文=鈴木健一郎 写真=(c)WJBL、鈴木栄一

目標には届かず「反省点を挙げたらキリがない」

必勝を期したシーズンだったが、結果は3位。3月25日に行われたWリーグの3位決定戦、トヨタ自動車アンテロープスはシャンソン化粧品を破り、大神雄子の最後の試合を痛快な逆転勝利で飾った。だが、大型補強を敢行して優勝を目指したチームとしては、不本意なシーズンだったと言わざるを得ない。

レギュラーシーズンは26勝7敗。JX-ENEOSサンフラワーズから1勝を挙げて『女王』に一矢報いたものの、32勝1敗のJX-ENEOSとは大きく差を付けられ、デンソーアイリスと富士通レッドウェーブには負け越し。デンソーにはセミファイナルでも敗れている。

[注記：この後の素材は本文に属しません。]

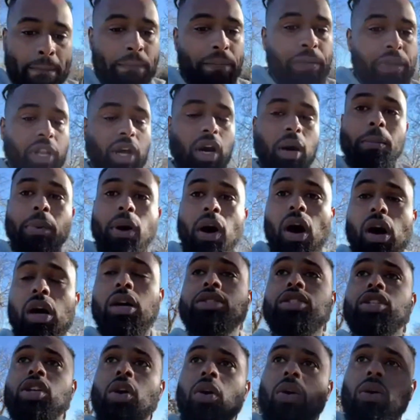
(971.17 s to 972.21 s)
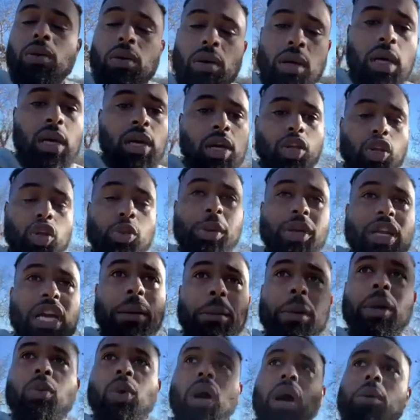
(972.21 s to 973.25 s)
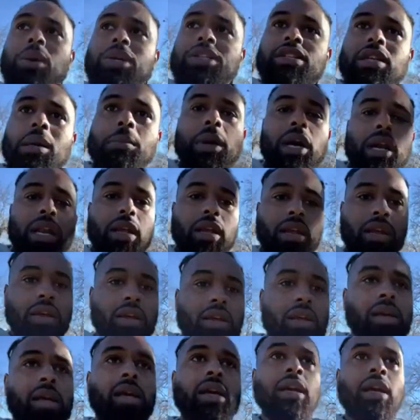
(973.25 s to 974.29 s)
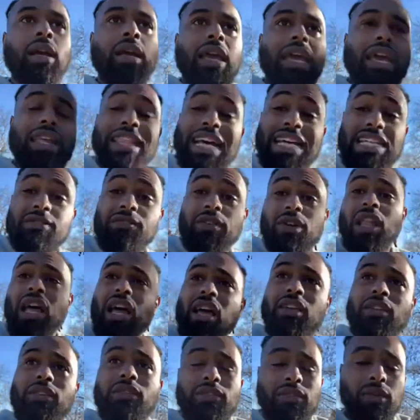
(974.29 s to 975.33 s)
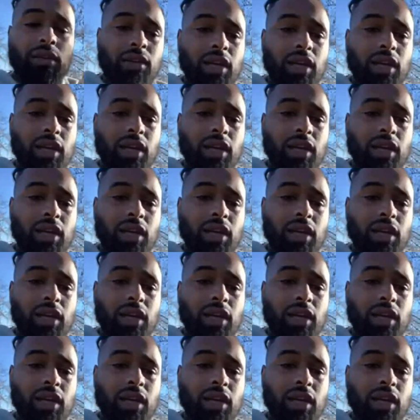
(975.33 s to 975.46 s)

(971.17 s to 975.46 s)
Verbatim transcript: You know, but also you becoming one with somebody and that's for life.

水島沙紀にとっても、難しさを痛感するシーズンだった。「それぞれのチームからエース級の選手が来て、勝てるメンバーを揃えたように見えると思いますが、一人ひとりそれぞれやってきたことが違うので、それを合わせるのが難しかったというのはあります。負けた試合も自分たちのミスからやられることが多く、反省点を挙げたらキリがないです」

シーズン終盤にヘッドコーチのドナルド・ベックが「家庭の事情で」退任。プレーオフ1カ月少し前の出来事で、少なからずチームに影響があったはずだが、水島はそれを認めようとはしなかった。「あったと言えばあったかもしれないですけど、それを勝敗に持っていっちゃいけないので。ヘッドコーチが交代しても自分たちのファイナル優勝という目的は変わりませんでした。そういう意味では一致団結して、できることを精一杯やれたと思います」

大神のラストマッチは劇的な逆転勝ち。残り1分を切ってからの水島のビッグプレー連発が勝利を呼び込んだが、本人はチームの勝利を強調する。「シンさん(大神)のために絶対勝とうと試合に入りました。気持ちが強すぎてうまく行かなかった時もあったんですが、ベンチメンバー含めてあきらめずに戦ったことで勝つことができました」

「シンさんだけに頼ってしまった部分があります」

トヨタ自動車は豊富な戦力を揃えたとはいえ、JX-ENEOSに追い付くにはチームとしてこれから多くを積み上げる必要がある。それは司令塔にしてリーダーの大神が抜けるところからの再始動だ。「正直、シンさんがいた3年間は頼りきっていました。今シーズンは、他の先輩方も一気に抜けてしまって、シンさんだけに頼ってしまった部分があります。不安な気持ちももちろんありますが、そこはシンさんがいなくなってもできるところを見せなきゃいけないです」

水島は常に全力プレーの背中で仲間を引っ張るタイプ。「私にはリーダーシップは向いていないんですけどね」と頭を抱えながらも「今シーズンも年齢的には上のほうにいたので、シンさんの支えにはなれなかったかもしれないですけど、チームを引っ張ったつもりです。来シーズンはシンさんの分まで頑張らなきゃいけない、という気持ちは持っています」

来シーズンも圧倒的な存在であるJX-ENEOSに挑む厳しいシーズンになる。だがトヨタはスタートしたばかりの若いチームで、伸びしろはいくらでも残されている。水島はその可能性に賭けるつもりだ。「今までだったら負けてシーズンが終わっていました。目標とするところまでは行けませんでしたが、こうやって良い形で終われたのでそこは自信にして、また悔しい思いは忘れずに、来シーズンに取り組みたいと思います」

来シーズンも打倒JX-ENEOSの一番手に挙げられるであろうトヨタ自動車。若くポテンシャルに満ちたチームで、水島には大神に代わりリーダーシップを発揮する『大役』が期待される。